● **ABOUT THIS TASK**
With pictures omitted, transcribe exactly the lines from the one containing "[0:01.00-0:02.00]" to the end of the records below.

^^^^

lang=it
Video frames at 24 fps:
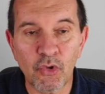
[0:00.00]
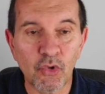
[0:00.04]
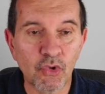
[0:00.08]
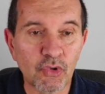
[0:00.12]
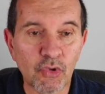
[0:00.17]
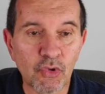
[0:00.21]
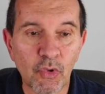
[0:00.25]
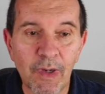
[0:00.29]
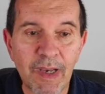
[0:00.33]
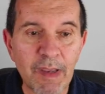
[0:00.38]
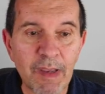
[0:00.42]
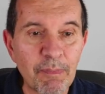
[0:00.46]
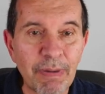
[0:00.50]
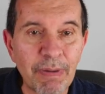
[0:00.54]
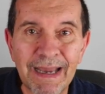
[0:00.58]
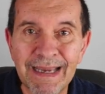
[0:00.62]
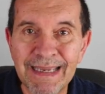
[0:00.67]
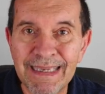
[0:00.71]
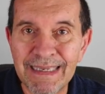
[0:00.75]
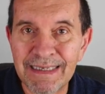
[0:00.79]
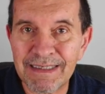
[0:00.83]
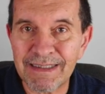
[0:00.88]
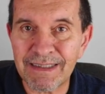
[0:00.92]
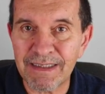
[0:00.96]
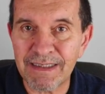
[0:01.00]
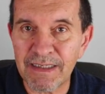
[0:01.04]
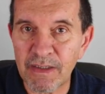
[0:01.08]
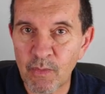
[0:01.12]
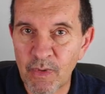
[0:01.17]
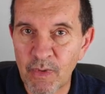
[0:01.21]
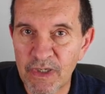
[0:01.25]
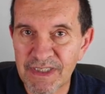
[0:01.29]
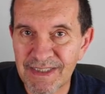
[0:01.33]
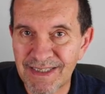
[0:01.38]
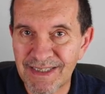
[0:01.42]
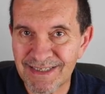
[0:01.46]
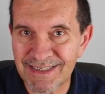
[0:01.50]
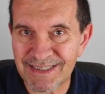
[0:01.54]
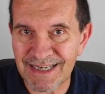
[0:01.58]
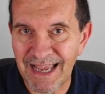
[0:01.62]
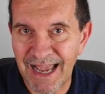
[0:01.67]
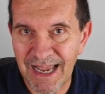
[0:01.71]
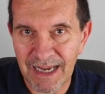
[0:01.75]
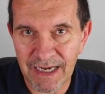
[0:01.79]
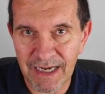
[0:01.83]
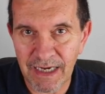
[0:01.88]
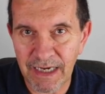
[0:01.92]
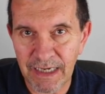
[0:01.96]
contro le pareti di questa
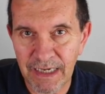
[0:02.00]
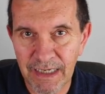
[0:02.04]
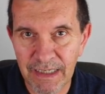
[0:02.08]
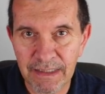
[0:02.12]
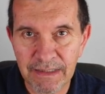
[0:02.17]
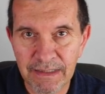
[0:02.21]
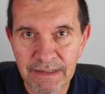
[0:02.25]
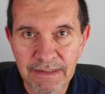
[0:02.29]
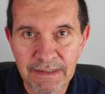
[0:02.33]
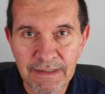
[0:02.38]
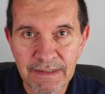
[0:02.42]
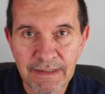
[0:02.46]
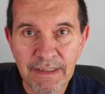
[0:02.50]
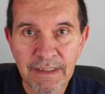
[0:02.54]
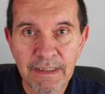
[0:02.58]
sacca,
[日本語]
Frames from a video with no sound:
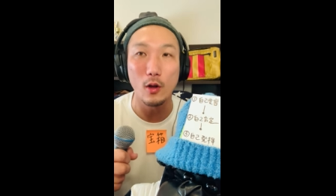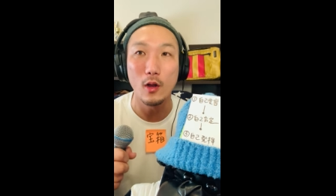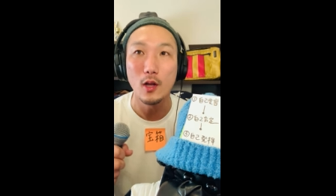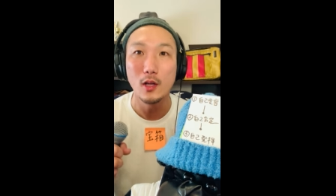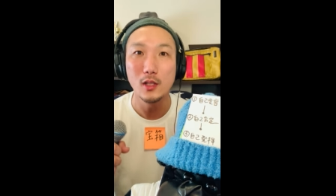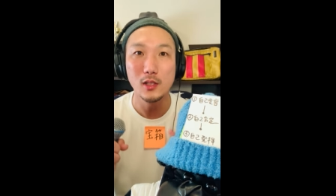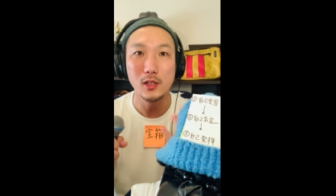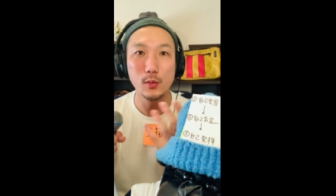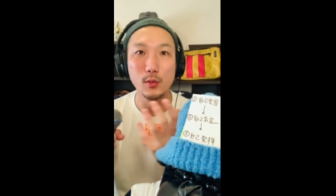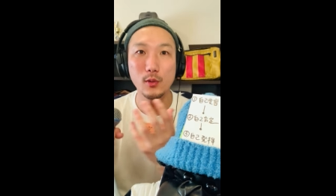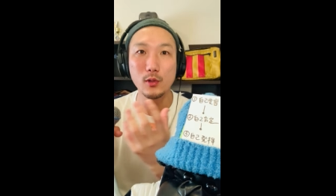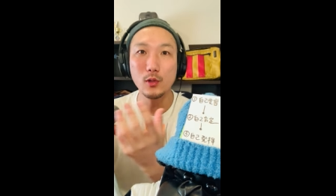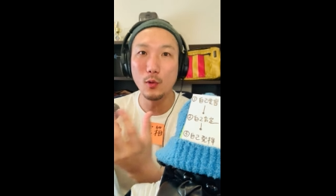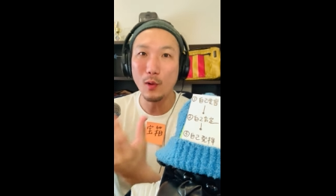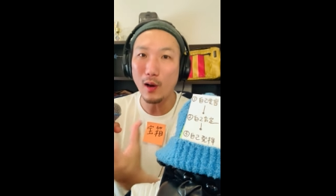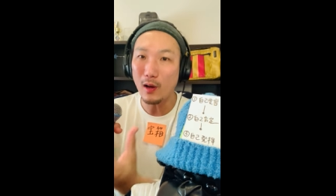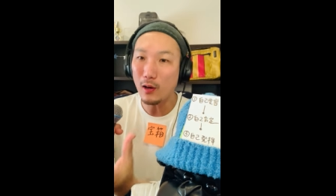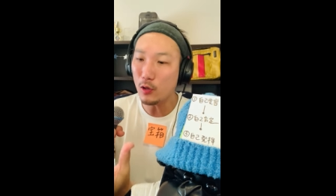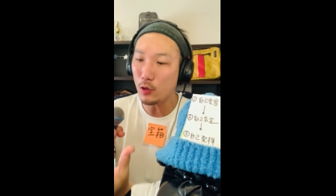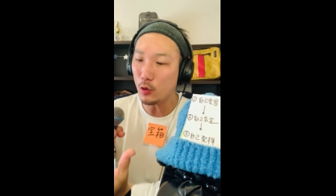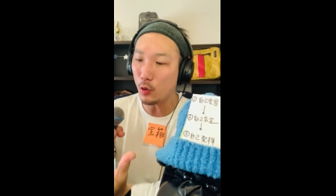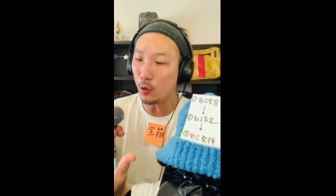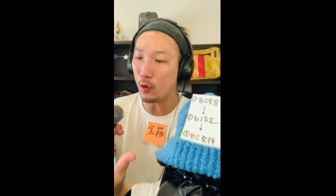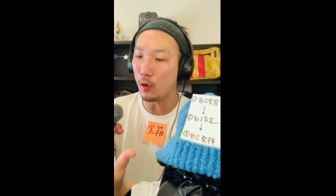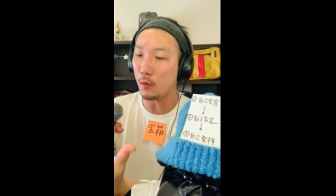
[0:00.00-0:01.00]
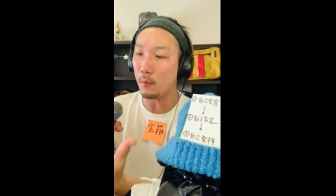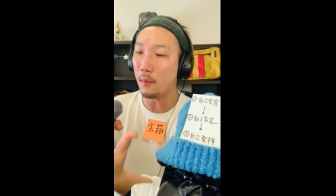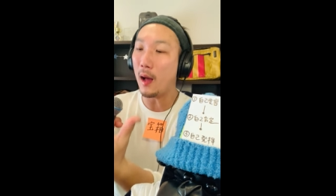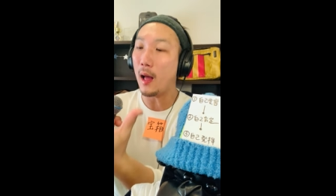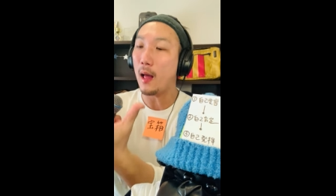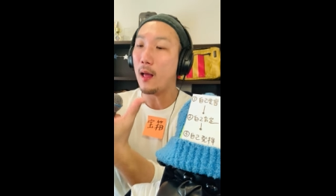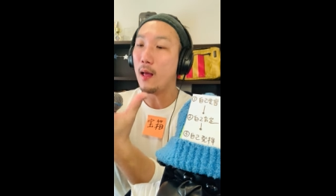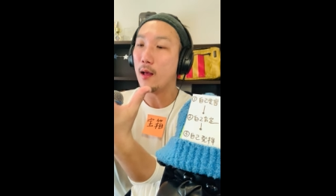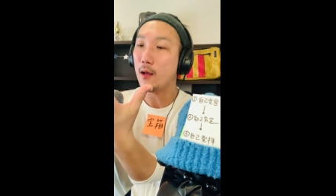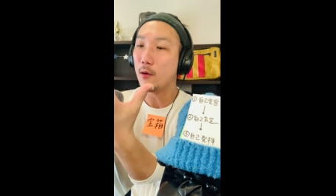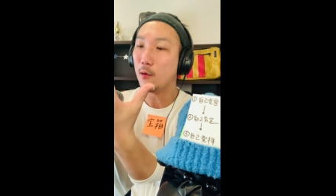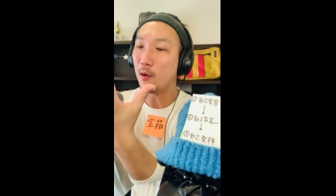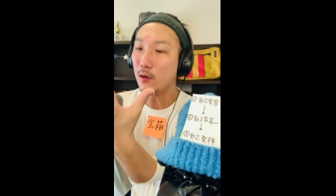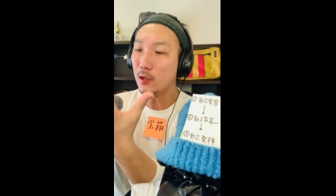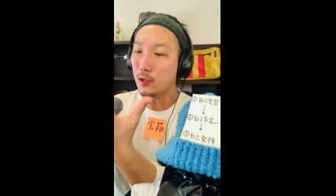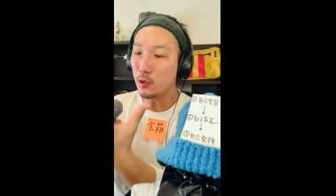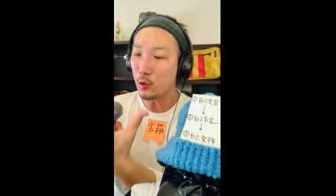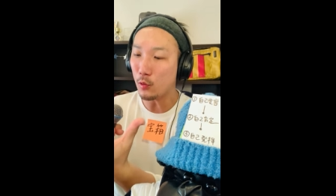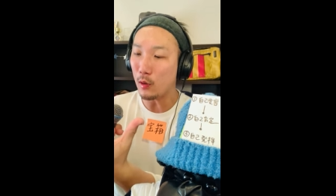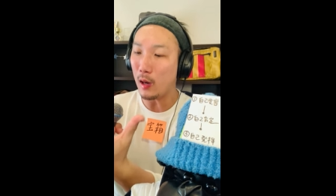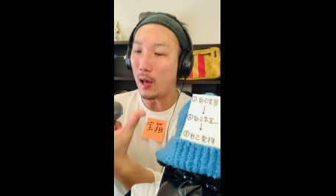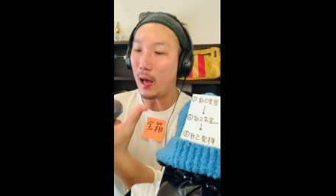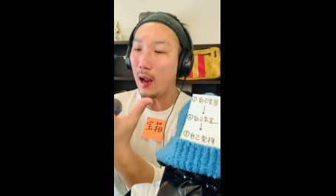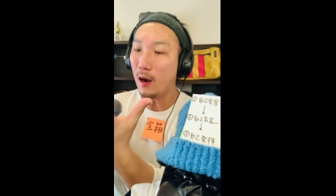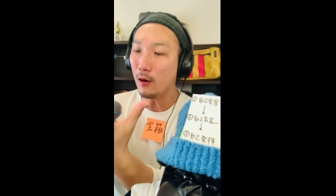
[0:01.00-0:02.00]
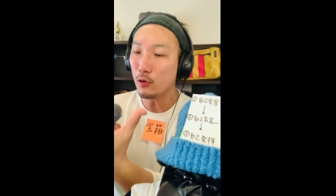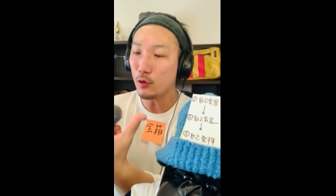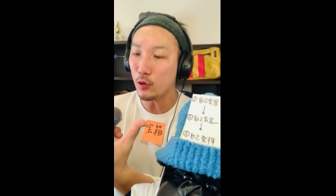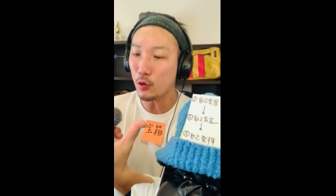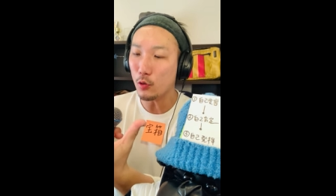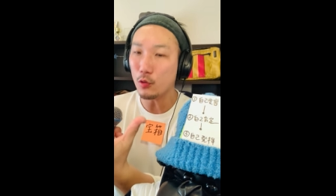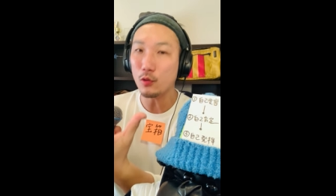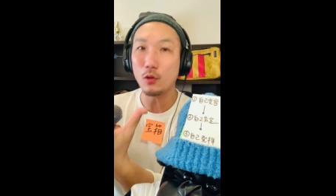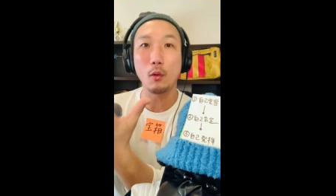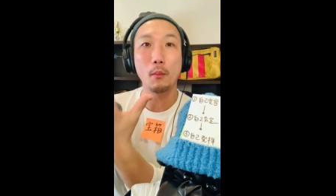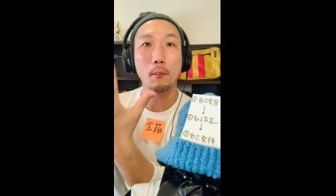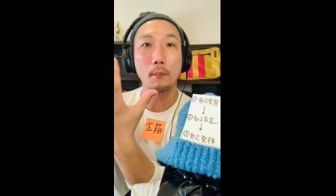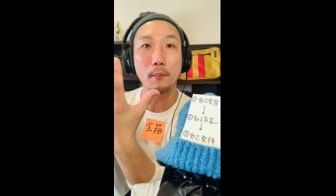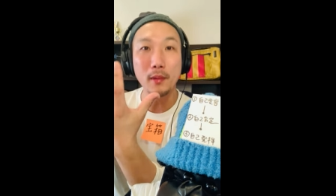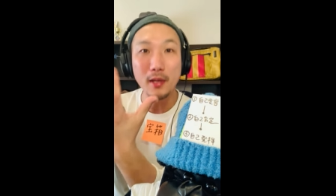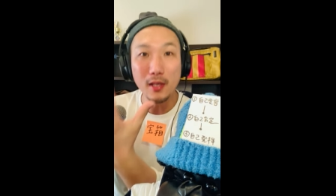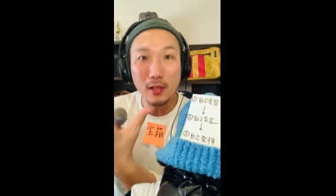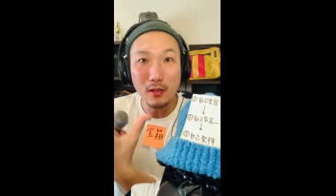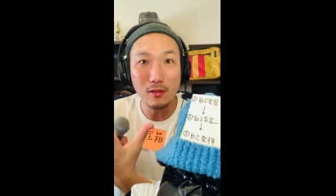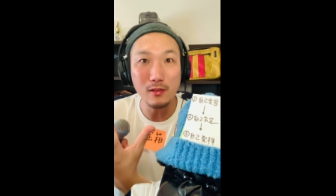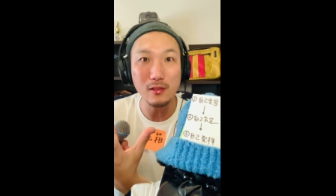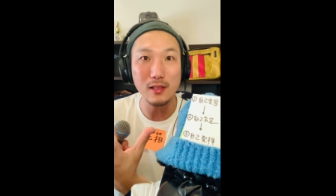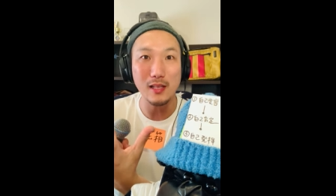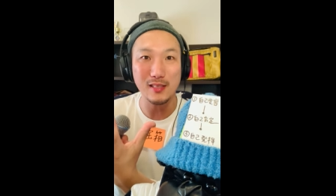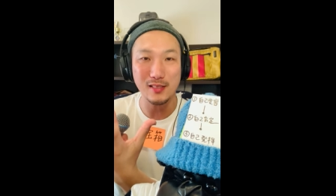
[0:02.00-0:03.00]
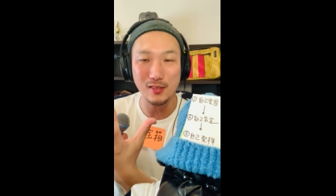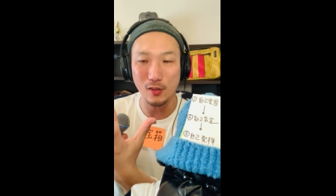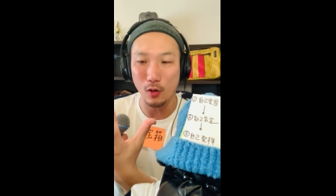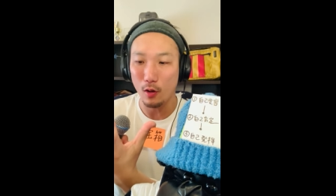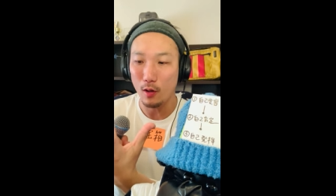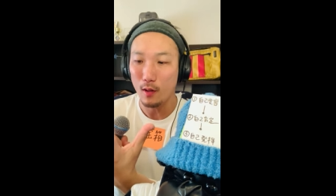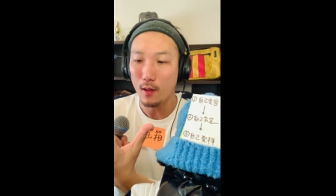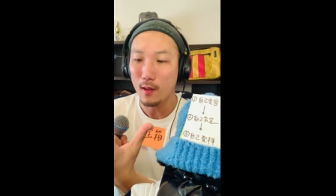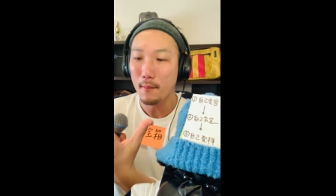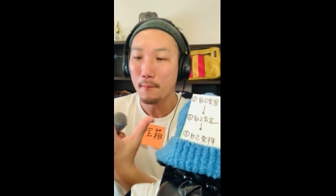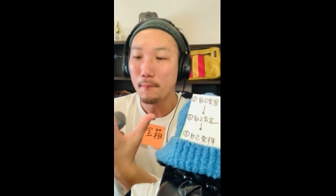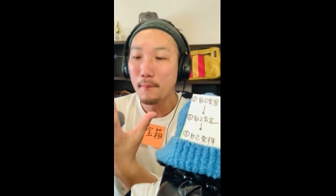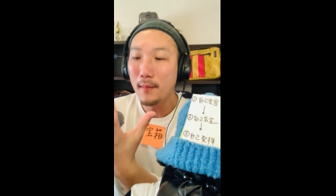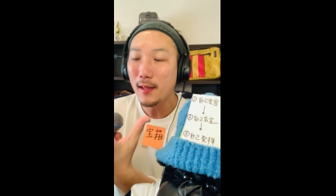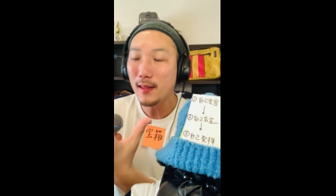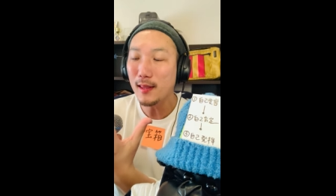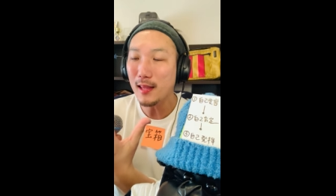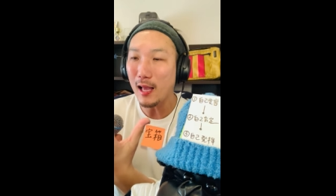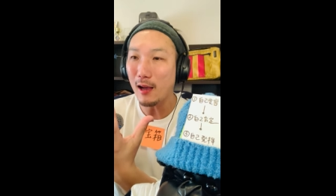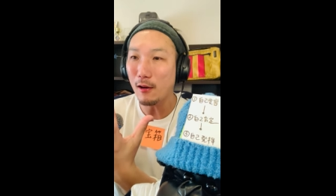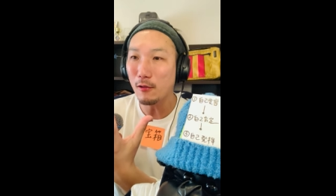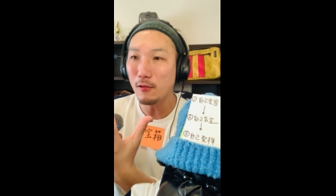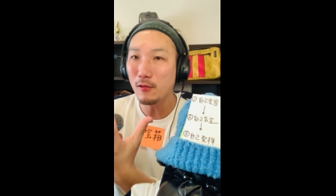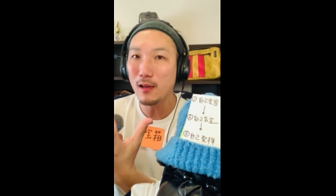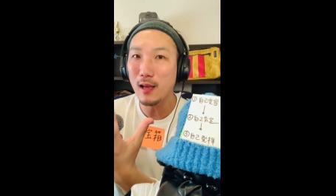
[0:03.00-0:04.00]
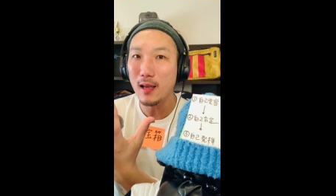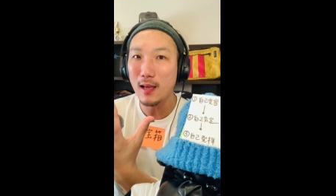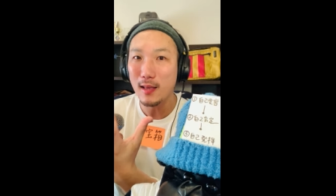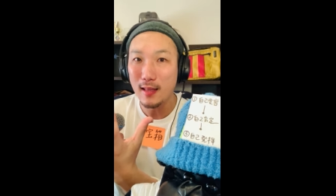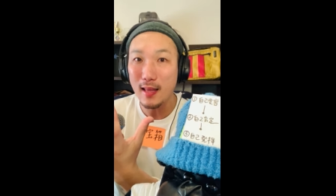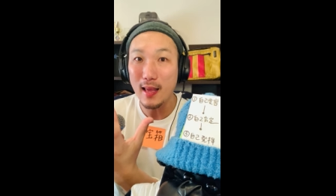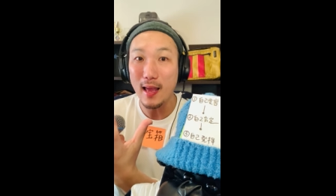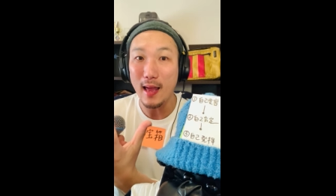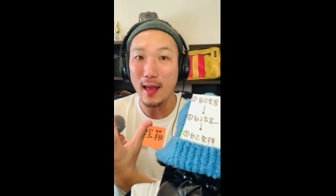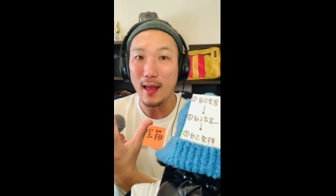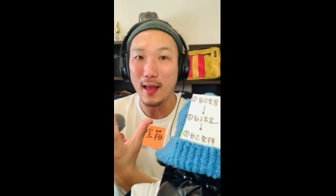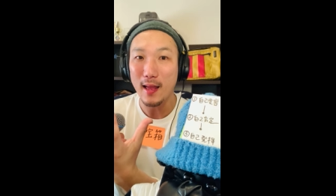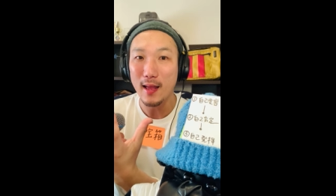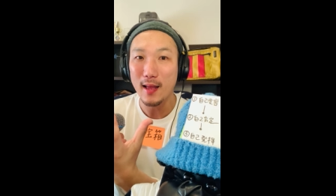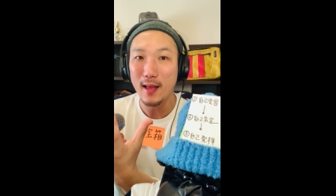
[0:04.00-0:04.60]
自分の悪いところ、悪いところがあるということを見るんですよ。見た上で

^^^^

● **SOLUTION**
[0:01.00-0:02.00]
[0:02.00-0:03.00]
[0:03.00-0:04.00]
[0:04.00-0:04.60]
自分の悪いところ、悪いところがあるということを見るんですよ。見た上で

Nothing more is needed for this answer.